Serial to Ethernet Adapter

That is another possibility to connect a system with RS-232 interface with an Ethernet network. The hardware-connection is quickly made, but there are strong limitations on the software side. The following picture represents the structure.

SerialToEthernet Adapter

The crucial disadvantage is that there is no direct access to the TCP/IP-stack. It is hidden behind the non-standard device-specific protocol of the adapter (firmware). The Z80 software will work with adapters from the same manufacturer only. The functionality is directly influenced by the instruction set of the device protocol. The stack is not freely programmable.

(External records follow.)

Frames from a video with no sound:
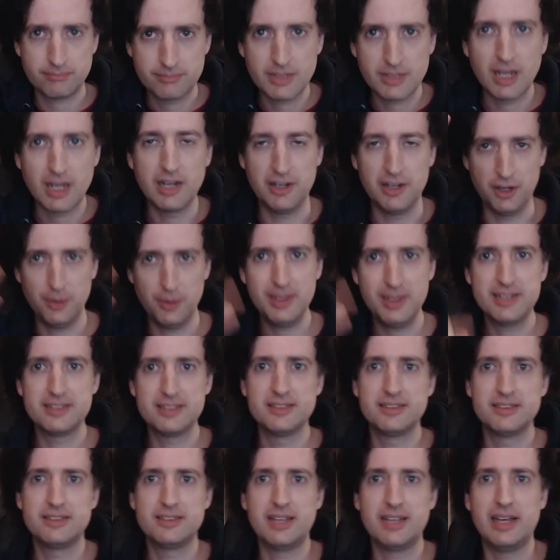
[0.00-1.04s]
I know I
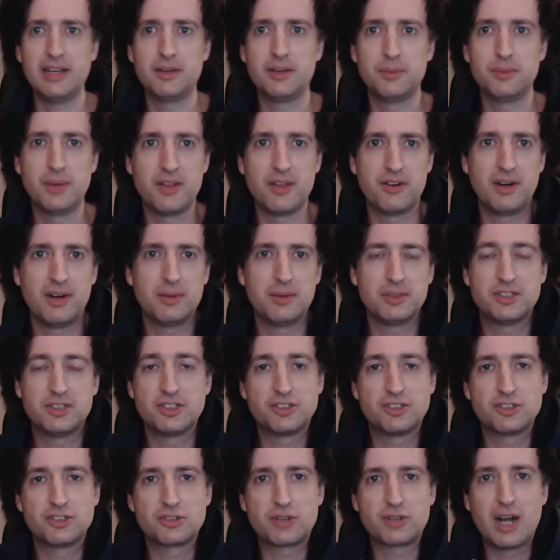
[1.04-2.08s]
didn't say whether I was
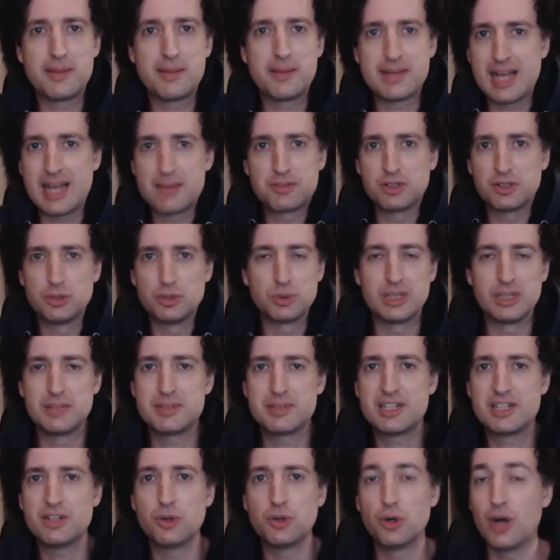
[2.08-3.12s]
just describing absolute
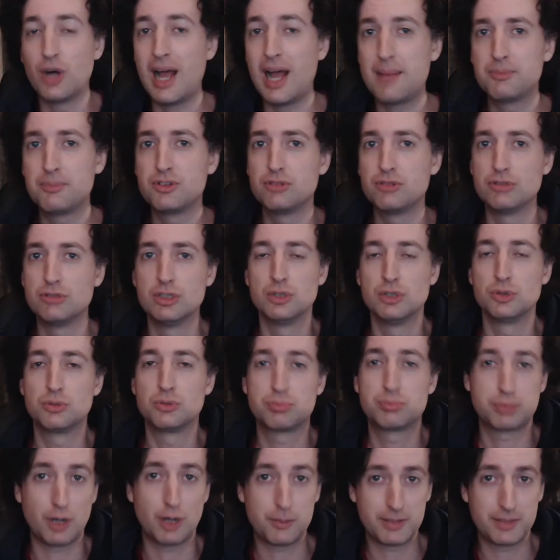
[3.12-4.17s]
liberty or
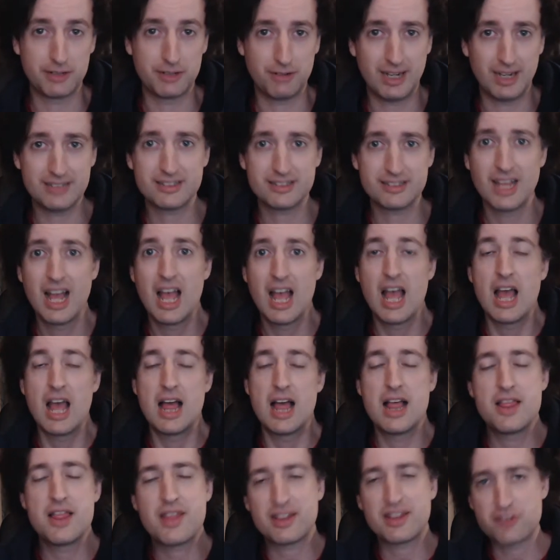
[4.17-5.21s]
absolute property rights.
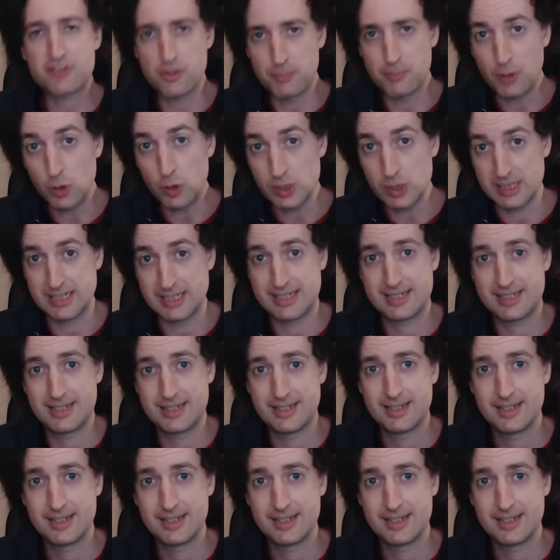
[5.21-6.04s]
That's the point.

There is an attempt in the "The N8VEM Home Brew Computer Project" with such adapters:

2008 ... :  MSS100 - Serial to Ethernet Gateway / Device Server

  • James Moxham and Richard Haseman
  • RetroBrew Computers N8VEM
  • UART
  • not standardized and limited Device-Protocol over RS-232
  • Z80 Assembler

This project is in the very beginning and not reusable until now. So far, it was possible to establish a Telnet session, but there exists no API, just some experimental code.

freely programmable - no
memory usage - low
system load through the stack - no
stability and reliability - yes
other computer or server needed - no
system load through network activity - no
transfer speed of network data - bad
response time and usability - depends on RS-232 hard- and software
communication capabilities - depends on adapter firmware
implementation of standard RFC-protocols - depends on adapter firmware
convenient API for network programming - no
compatibility with other Z80 systems - only with the same adapter
login / authentification / connection - no
The biggest advantage of such adapters is that the TCP/IP stack is outsourced from the system. The Z80 has to process the network program only. This reduces the system load greatly. But such Ethernet-adapters are available for the serial interface only. The problem remains with the low transfer-speed from the system to the adapter, see calculation example PPP/SLIP.

The restricted functionality of the device protocol decides against this solution. It sits over the application level of the TCP/IP stack. If there is a command or application not implemented in the adapter firmware, it is impossible to write an according network program.

Because the device protocol of such a serial to Ethernet adapters isn't portable, this cannot become a solution for a common Z80 TCP/IP-interface.

The same problem exists with other MCU's like PIC's, AVR's or ARM's, which can do the TCP/IP-stack for a Z80 system. Without an exactly defined hard- and software-interface for both sides on one layer of the TCP/IP-stack, an universal TCP/IP binding for a Z80 system will never exist. This development effort must be done twice : this requires a lot of time, experience and knowledge.

You need a generic protocol in order to program without restrictions, if you use external hardware!